Recently read: Dochuk’s “Anointed with Oil”

Darren Dochuk, Anointed with Oil: How Christianity and Crude Made Modern America (Basic Books, 2019). (Amazon; Bookshop)

Darren Dochuk‘s Anointed with Oil mixes together numerous strands of American history: the separation of “liberal” and “conservative” Christians; the rise of the gas and oil industry; the emergence of powerful, capitalism-advocating families like the Rockefellers; the motivation for American foreign interests, especially in the Middle East; and much more. If you are interested in American history broadly and/or American religious history, specifically, you’ll want to read this book. It’s so extensive, that it’s difficult to review in a succinct blog. What I’ll say is this: the oil industry has had more to do with the modern shape of the United States, and the United States’ within world affairs, than you could’ve imagined, and American Christians—liberal and conservative—were highly influential.

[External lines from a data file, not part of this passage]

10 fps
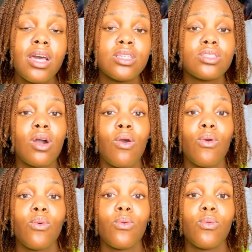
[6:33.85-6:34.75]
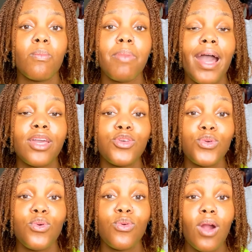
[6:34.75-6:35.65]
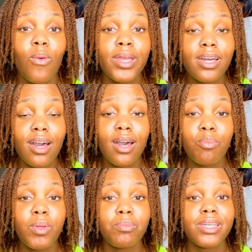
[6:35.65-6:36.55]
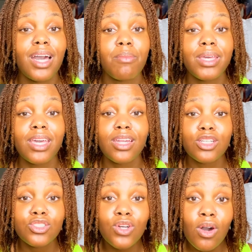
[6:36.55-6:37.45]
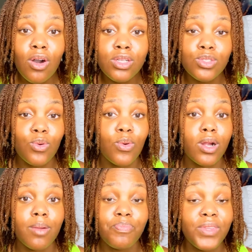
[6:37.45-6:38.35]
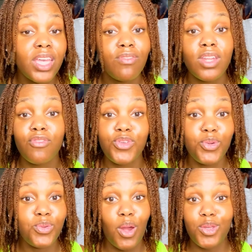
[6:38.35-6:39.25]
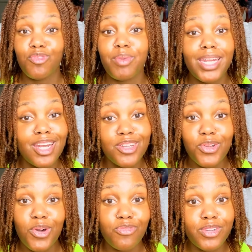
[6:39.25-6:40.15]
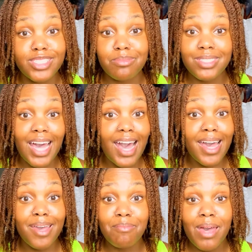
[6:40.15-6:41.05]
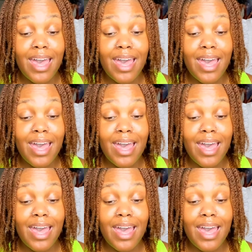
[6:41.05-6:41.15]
So by you growing up and becoming an adult, or even if you've been an adult for some time,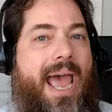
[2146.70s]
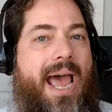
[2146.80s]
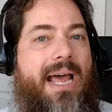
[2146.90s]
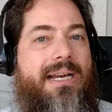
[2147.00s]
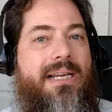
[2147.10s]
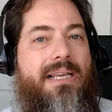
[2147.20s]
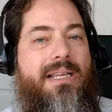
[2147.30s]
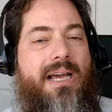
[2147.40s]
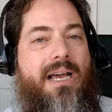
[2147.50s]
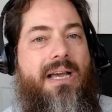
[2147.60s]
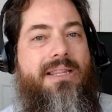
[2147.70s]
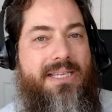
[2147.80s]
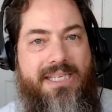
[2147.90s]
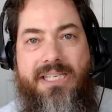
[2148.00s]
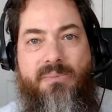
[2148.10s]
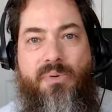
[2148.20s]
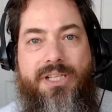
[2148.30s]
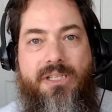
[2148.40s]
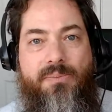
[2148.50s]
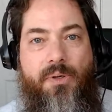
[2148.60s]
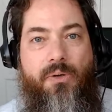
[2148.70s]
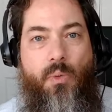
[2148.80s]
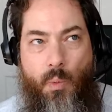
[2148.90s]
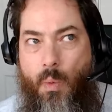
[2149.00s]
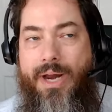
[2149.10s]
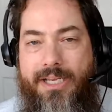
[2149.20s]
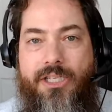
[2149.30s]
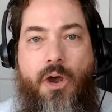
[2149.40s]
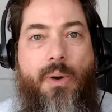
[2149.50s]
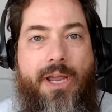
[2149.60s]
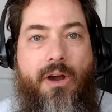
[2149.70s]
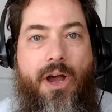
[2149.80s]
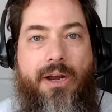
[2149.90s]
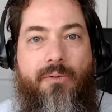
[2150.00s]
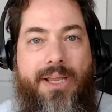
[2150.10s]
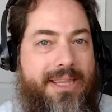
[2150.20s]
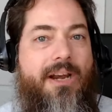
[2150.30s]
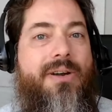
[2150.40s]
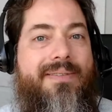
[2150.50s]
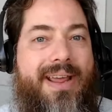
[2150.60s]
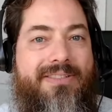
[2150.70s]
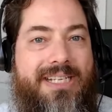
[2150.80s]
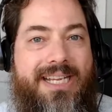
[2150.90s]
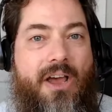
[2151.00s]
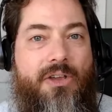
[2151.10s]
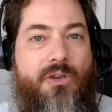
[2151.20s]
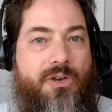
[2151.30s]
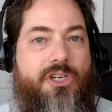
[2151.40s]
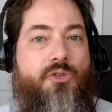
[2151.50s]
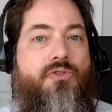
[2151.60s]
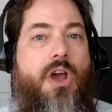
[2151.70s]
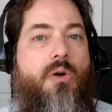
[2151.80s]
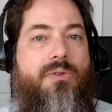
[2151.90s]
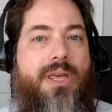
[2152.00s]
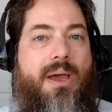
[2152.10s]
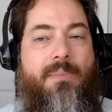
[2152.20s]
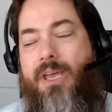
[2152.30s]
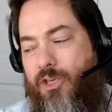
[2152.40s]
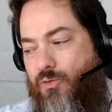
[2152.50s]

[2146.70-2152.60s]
at the assistant principal what is going on, right? They don't even have to tell you because you know them.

Dochuk’s work intersects everything from the origins of many of the energy giants you know—BP, Chevron, Exxon, Texaco, Shell—to how the pursuit of “black gold” was shaped by “wildcat” theology, premillennial dispensationalism, modern ecumenism and interfaith efforts, and more. In fact, one thing many American Christians shared for a few generations was the belief that oil was a gift of God, though there were detractors who observed of and warned of environmental devastation from the beginning.

Rather than write more about the book, let me recommend episode 56 of The Way of Improvement Leads Home podcast where Dochuk was interviewed John Fea. This was the interview that inspired me to buy and read the book. It’s one I highly recommend.